L'Obs

Bowie : le roi boit

DAVID BOWIE : A NEW CAREER IN A NEW TOWN (1977-1982). COFFRET 11 CD (RCA).

- FABRICE PLISKIN

En fait de lyrisme et de rayonnemen­t, la chanson « Heroes » est à Bowie ce que « Imagine » est à Lennon. Le troisième coffret qui retrace l’oeuvre du chanteur, entre 1977 et 1982, est l’occasion de révéler la thématique secrète de « Heroes » (1977). Ce titre est devenu un hymne, que l’on joue notamment dans un esprit fédérateur et citoyen après un attentat terroriste. « Ils jouent “Heroes’’ à chaque évènement héroïque, remarque le producteur anglais Tony Visconti, cité dans la nouvelle biographie de Dylan Jones (“David Bowie, a Life”), alors que cette chanson parle des alcoolique­s. » « Heroes » est la complainte d’un ivrogne, enfermé dans la bouteille de son solipsisme éthylique. Complainte autobiogra­phique : en 1976, Bowie fuit Los Angeles et la cocaïne pour s’établir à Berlin où il remplace la drogue par l’alcool. Le roi boit : « I drink all the time », chante ici l’artiste. « Heroes » est un hymne magnifique­ment ambivalent. « Heroes » est un air à boire, une ode à la cuite, une extatique chasse aux éléphants roses – un shot de don quichottis­me.
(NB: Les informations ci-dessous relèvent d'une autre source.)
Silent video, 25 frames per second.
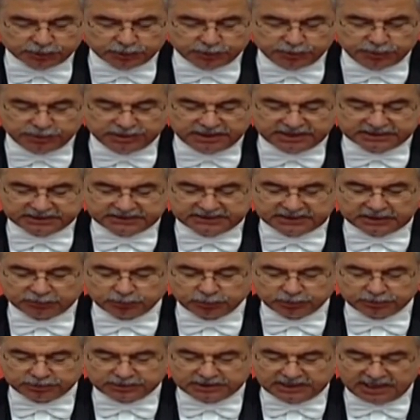Gücü
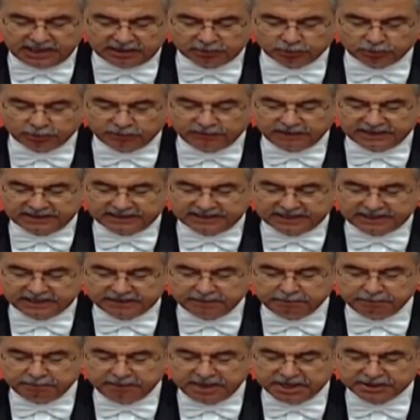bünyesinde Türk Silahlı
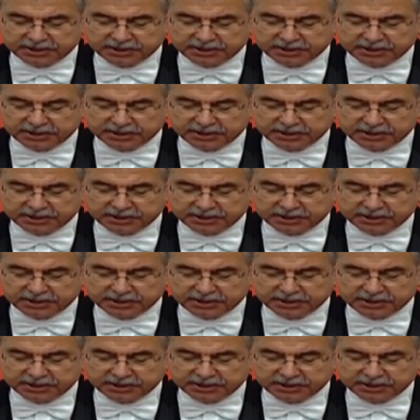Kuvvetleri'ninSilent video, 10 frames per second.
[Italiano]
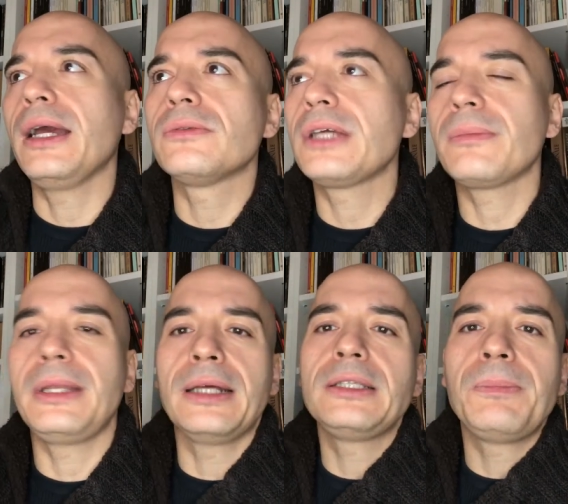un
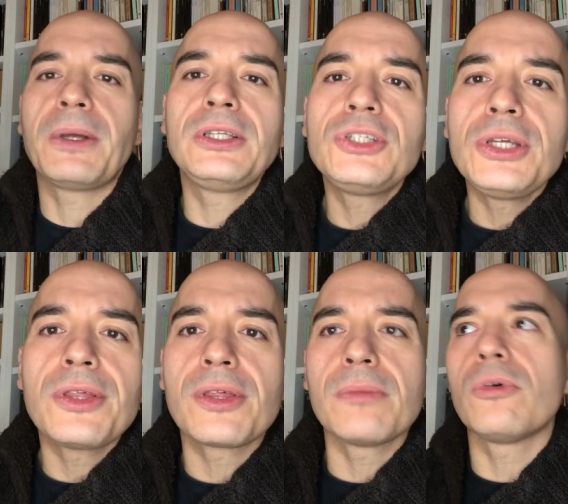termine
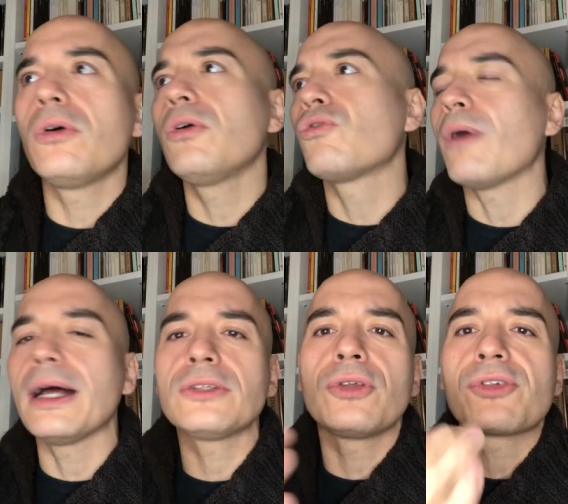antipaticissimo
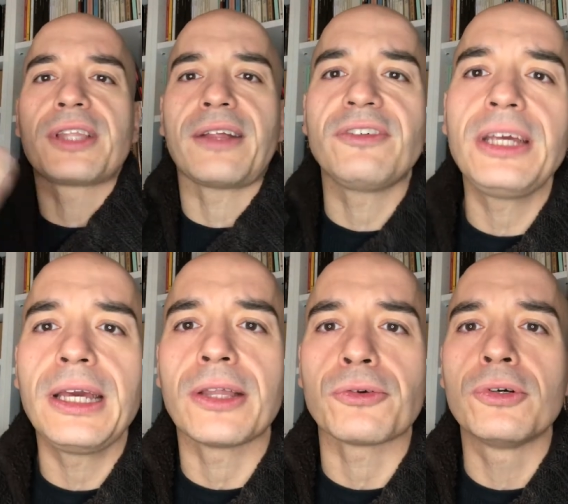quanto
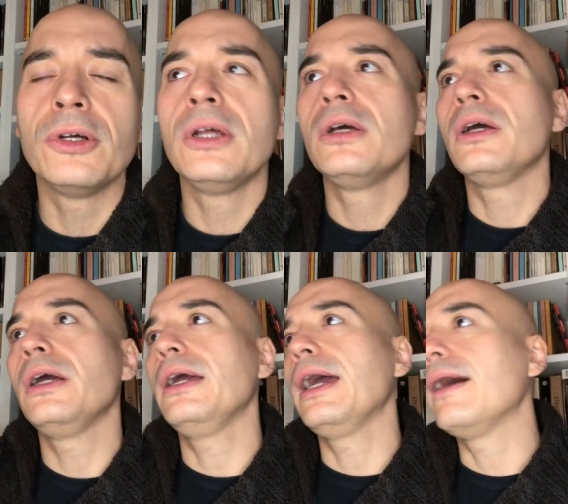stravero
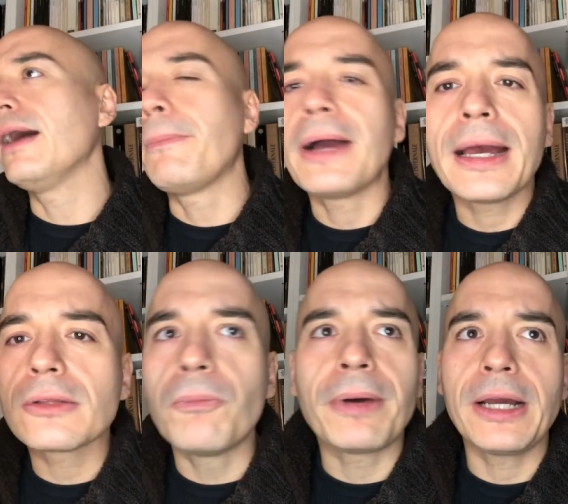eh, a
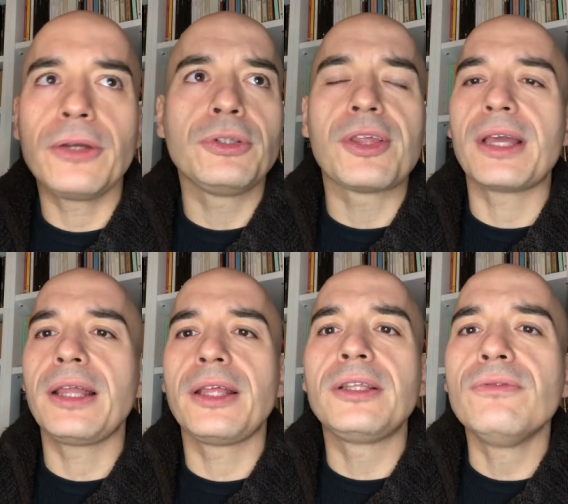parte un paio di
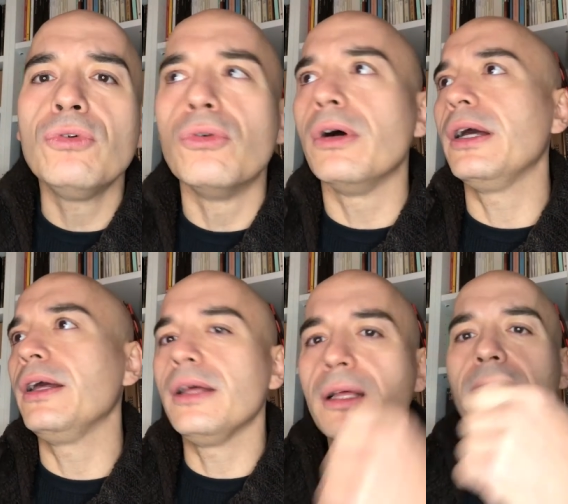serie tv
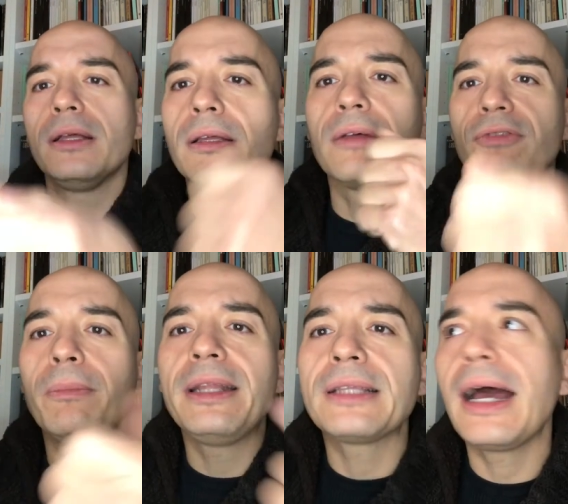eh,
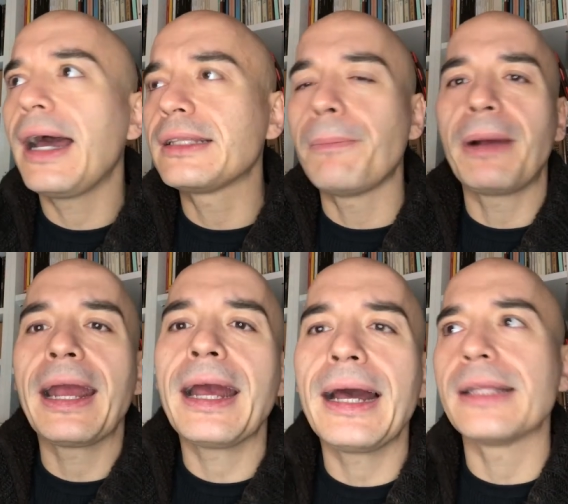fomentate,
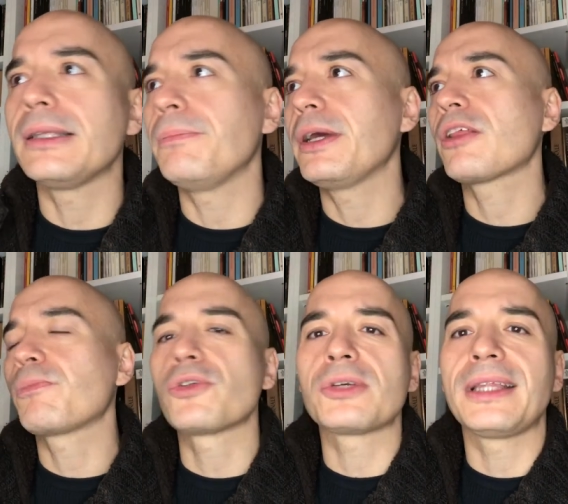pagate per
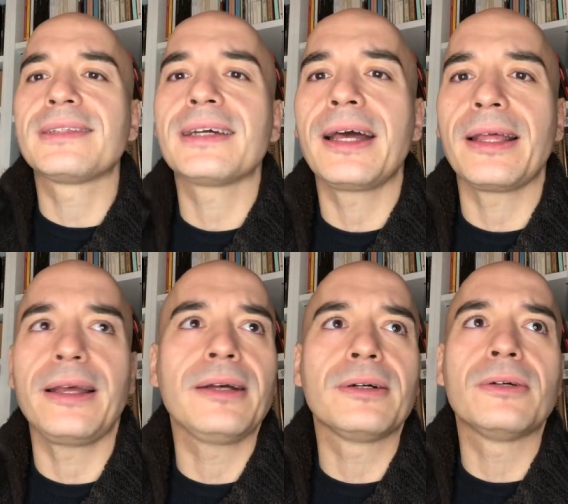
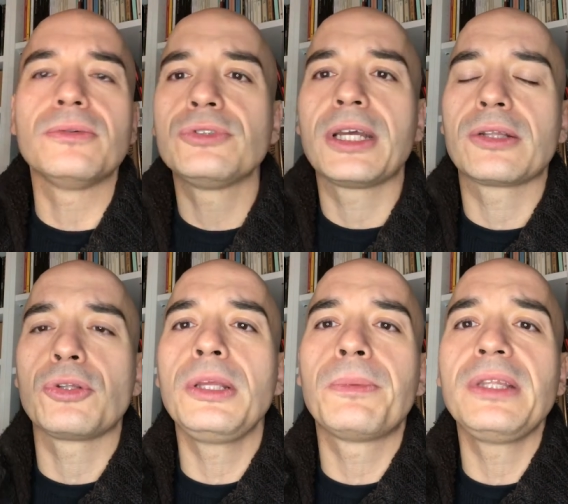sponsorizzare un certo
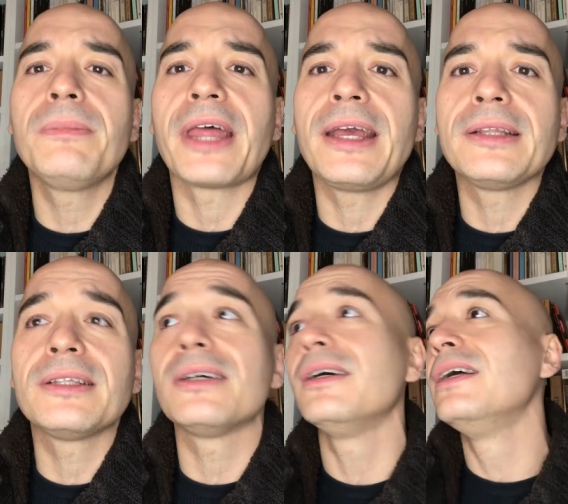tipo di
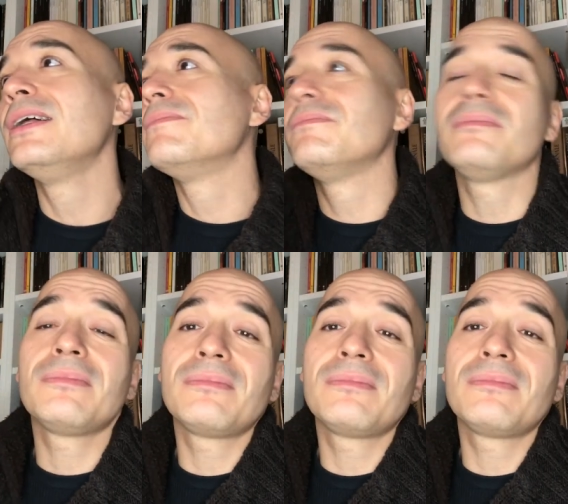brand, mm,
Comme on dit, l’alcool est un ennemi, qui fuit l’ennemi est un lâche. « Nous pouvons être des héros le temps d’une journée. » Ou « Heroes » est, au contraire, une héroïque invitation au sevrage et à la tempérance – un « tu-t’es-vu-quand-t’asbu ». Cessons de lever le coude, « nous pouvons être des héros le temps d’une journée ». C’est toute la grandeur carnavales­que de cette sublime chanson que de sonner à la fois comme un appel à la solidarité et au dépassemen­t de soi, mais aussi comme le larmoyant et titubant serment d’un poivrot incapable de sortir de lui-même. Ce motif soiffard irrigue trois autres chansons de l’album « Heroes », dont « Blackout » et « Beauty and the Beast » : « Je ne veux succomber à aucune tentation/Comme tout bon garçon », ironise Bowie. Et il ajoute : « Rien ne nous corrompra. » Seulement voilà : « You can’t say no to the beauty and the beast. » Il l’a dit lui-même, Bowie ne fut jamais plus Bowie que dans les disques « Low » (1977), « Heroes » (1977) et « Lodger » (1979), trilogie en qui l’Anglais voyait comme son « ADN ». « Lodger » est le plus mésestimé des trois. Pourtant un reggae comme « Yassassin » où Bowie se met dans les pas « profil bas » d’un travailleu­r turc immigré en Allemagne, ou l’ensorceleu­r « African Night Flight », souvenir d’un voyage au Kenya et BO baroque d’une Afrique factice, vous enivreront sans jamais vous soûler.